Tissue processes involve communication between several cell types by means of diverse secreted factors and cell contact signals. This communication allows tissues to maintain homeostasis of cell-type ratios and to respond properly to perturbations such as injury and inflammation. In my talk, I will discuss principles of cell circuits in homeostasis and away from homeostasis as in tissue repair.
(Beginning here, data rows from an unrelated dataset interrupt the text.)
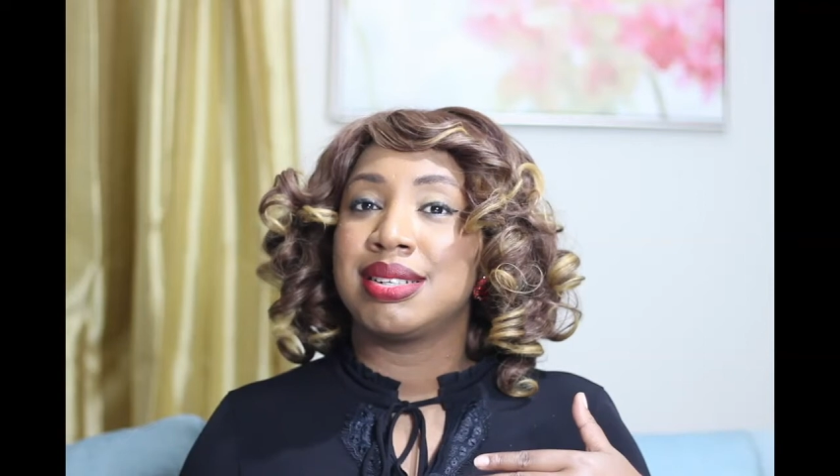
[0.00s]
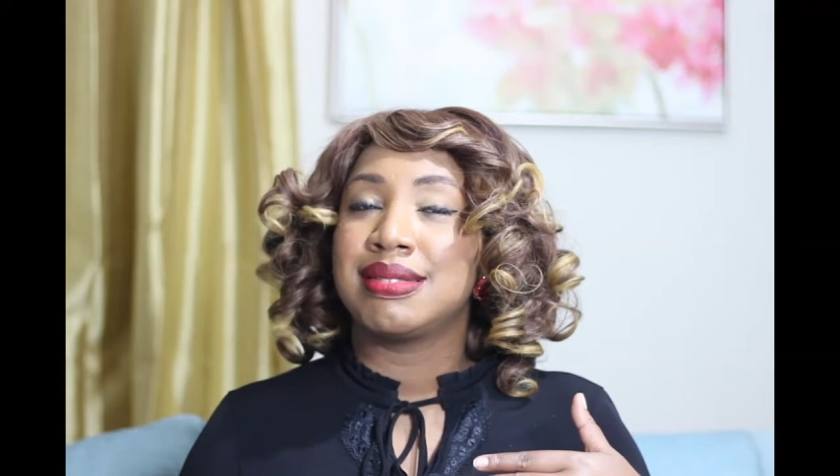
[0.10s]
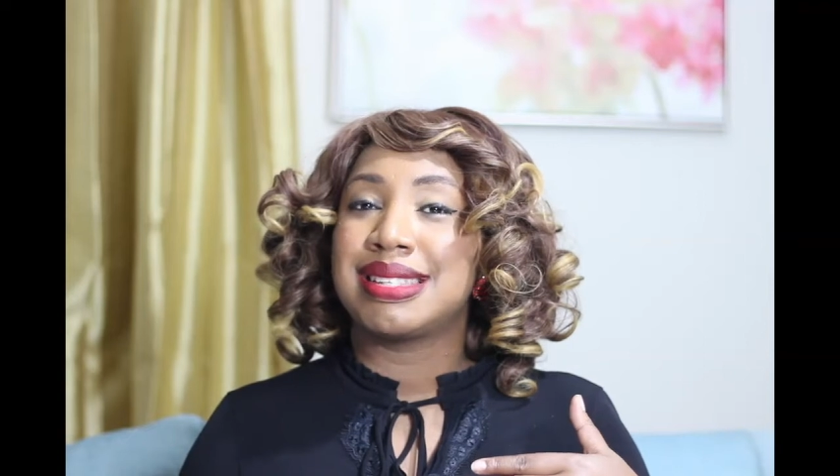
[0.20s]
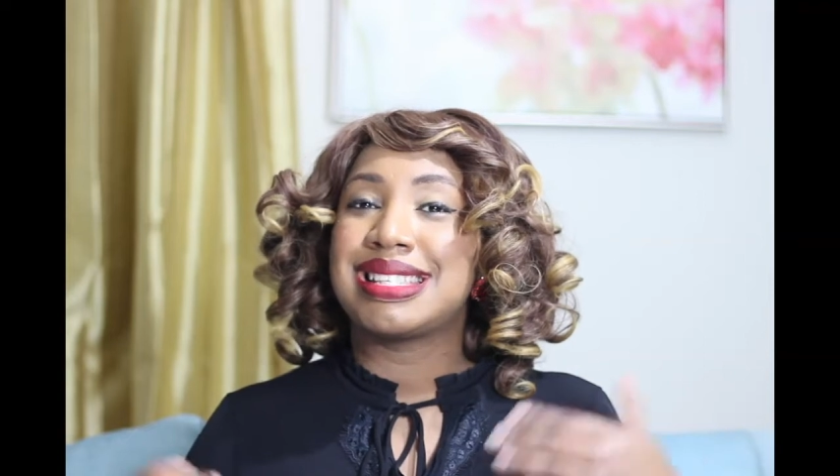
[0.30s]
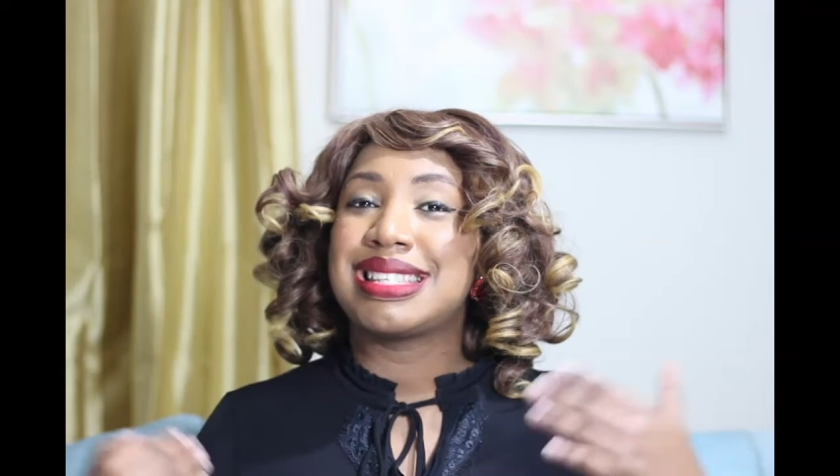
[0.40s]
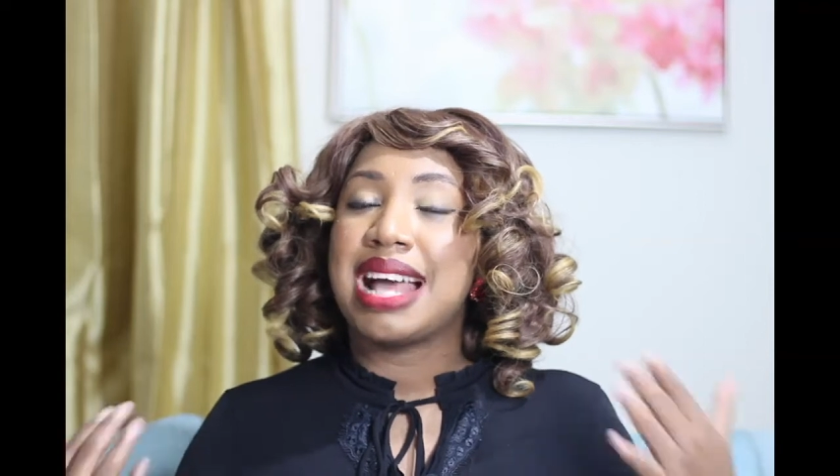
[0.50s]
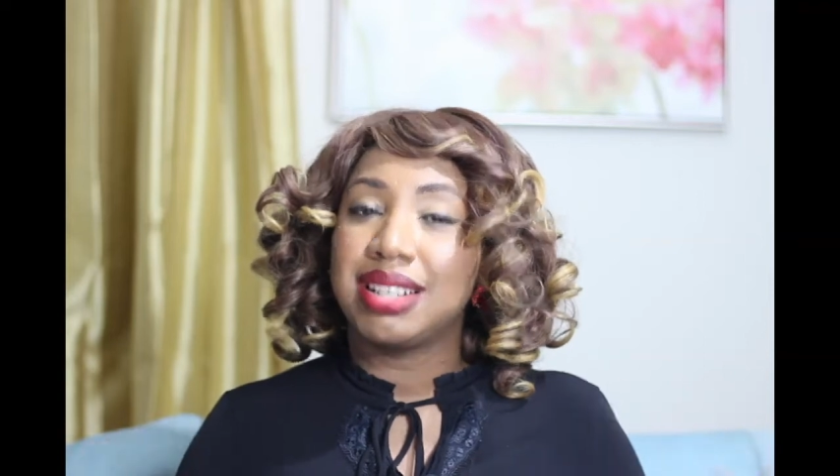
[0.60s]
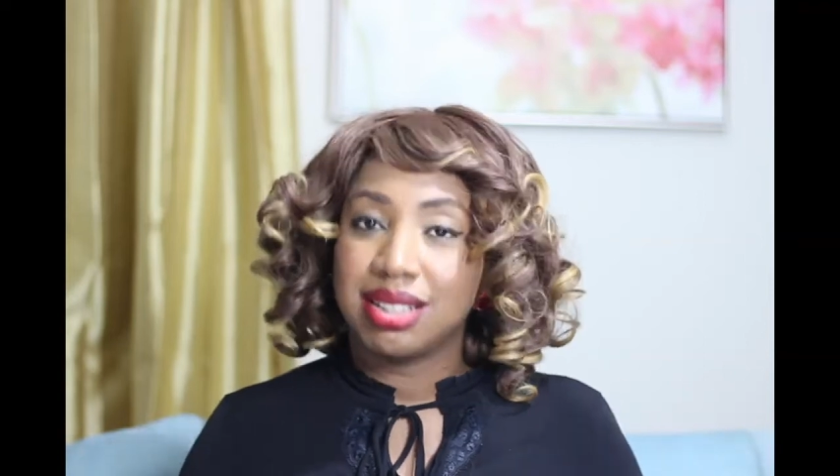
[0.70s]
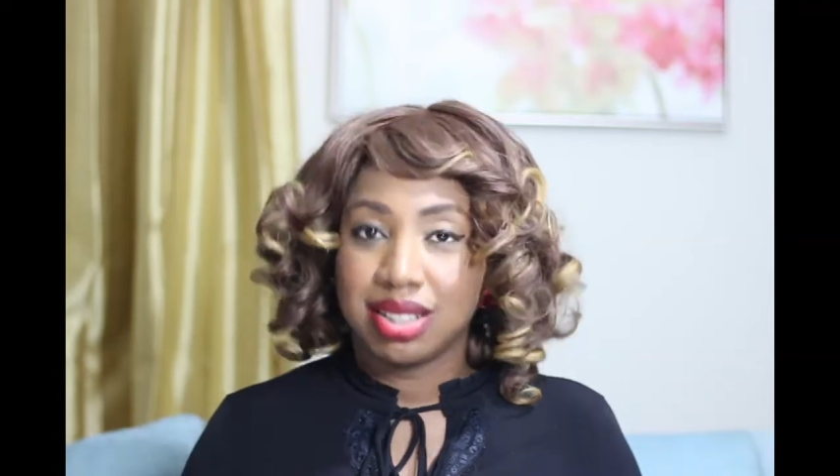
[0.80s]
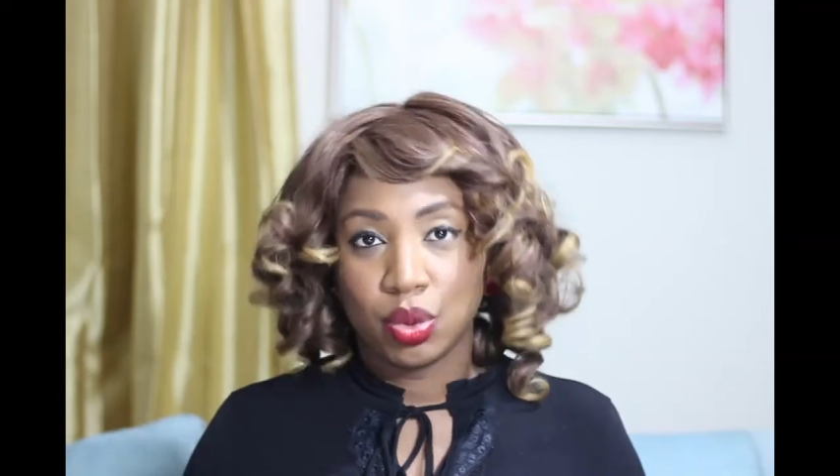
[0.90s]

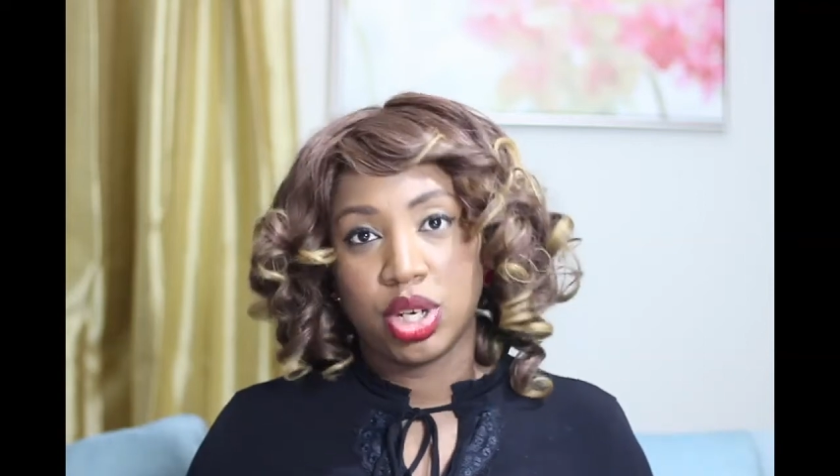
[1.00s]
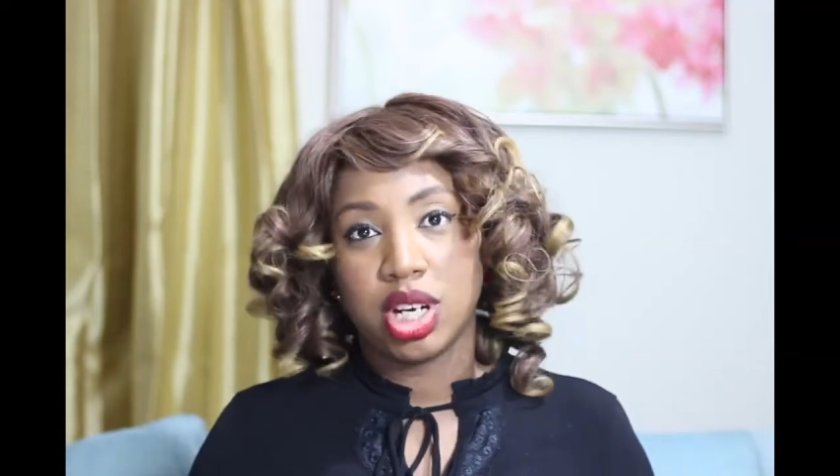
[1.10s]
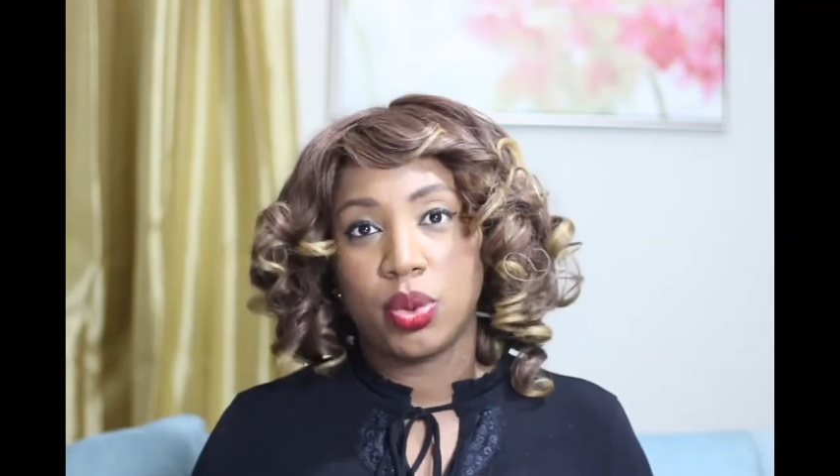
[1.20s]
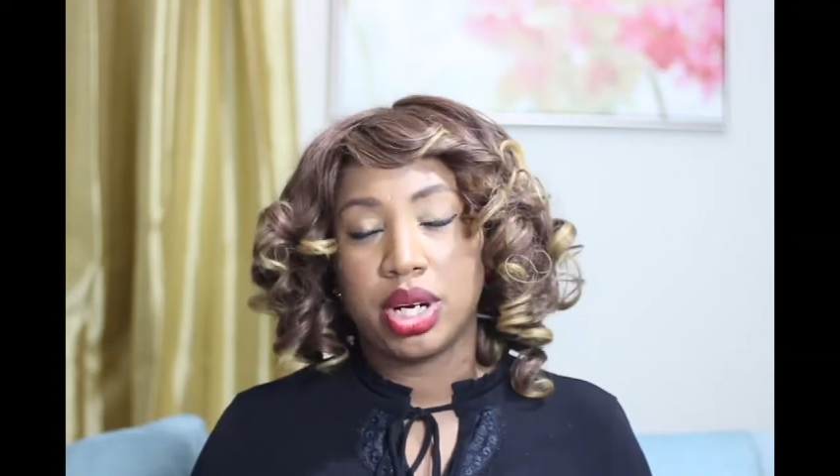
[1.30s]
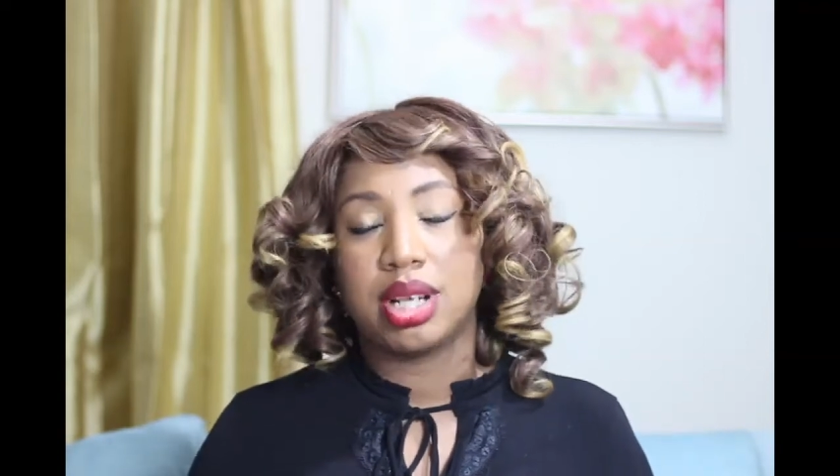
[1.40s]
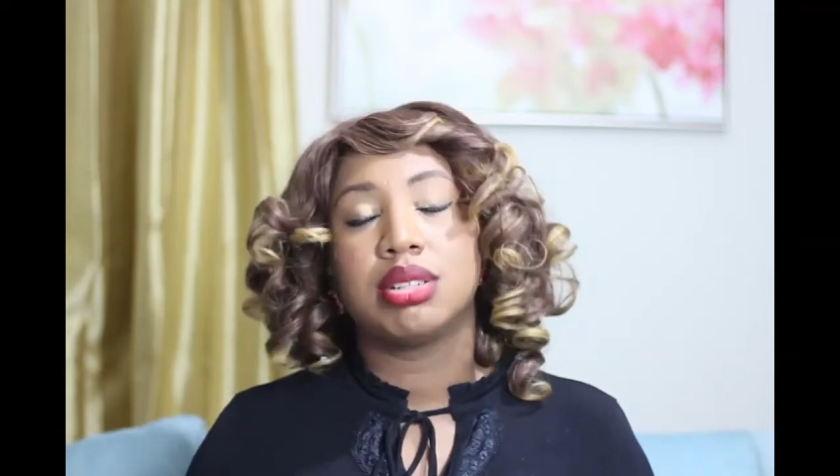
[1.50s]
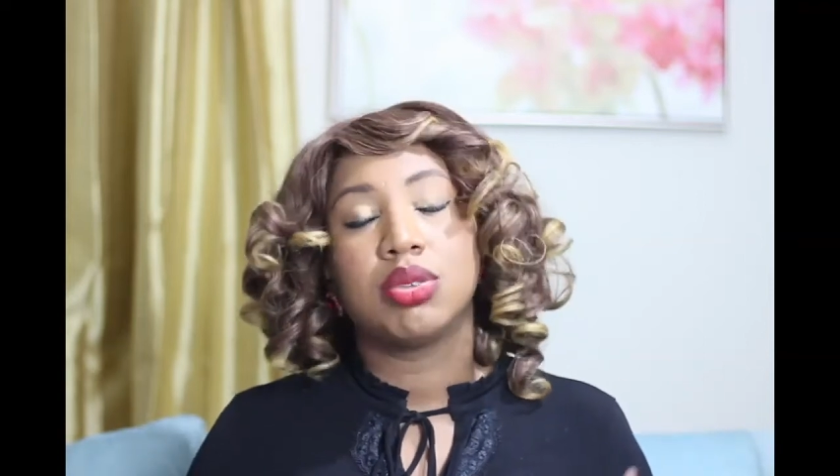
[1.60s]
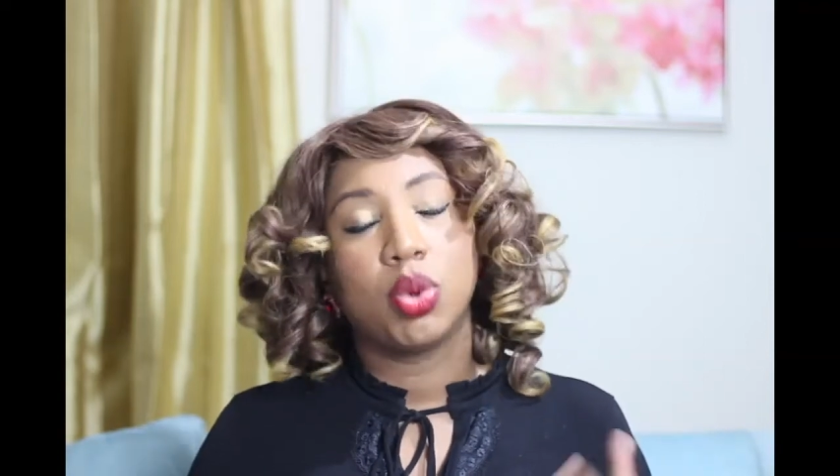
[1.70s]
standard workwear,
Tissue repair is normally a protective response after injury. However, repetitive injury can lead the repair response to produce fibrosis, a pathological state of excessive scarring that affects millions of patients. It is unclear how the repair response can generate drastically different outcomes – proper healing or fibrosis. To understand the transition from protective tissue repair to pathological fibrosis, we examine the communication circuit between the two cell types that play major roles in the repair response: myofibroblasts and inflammatory macrophages. These cell types interact through production of growth factors and other signals to modulate each other’s growth and activity. Understanding the principles of such cell circuits is important in order to pinpoint the dynamic mechanisms underlying tissue repair and fibrosis. We study mathematically the myofibroblast-macrophage circuit and the accumulation of scar-forming extracellular matrix produced and degraded by the cells, in response to injury. We find that fibrosis due to repeated injury results from a bistability between two steady-state outcomes, fibrosis and healing. This cell-circuit framework clarifies several unexplained phenomena including the limited time window in which removing inflammation leads to healing and the paradoxical effect of macrophage depletion in fibrotic settings. Finally, we define the key parameters that control the transition to irreversible fibrosis, in order to identify potential targets for therapeutic reduction or reversal of fibrosis.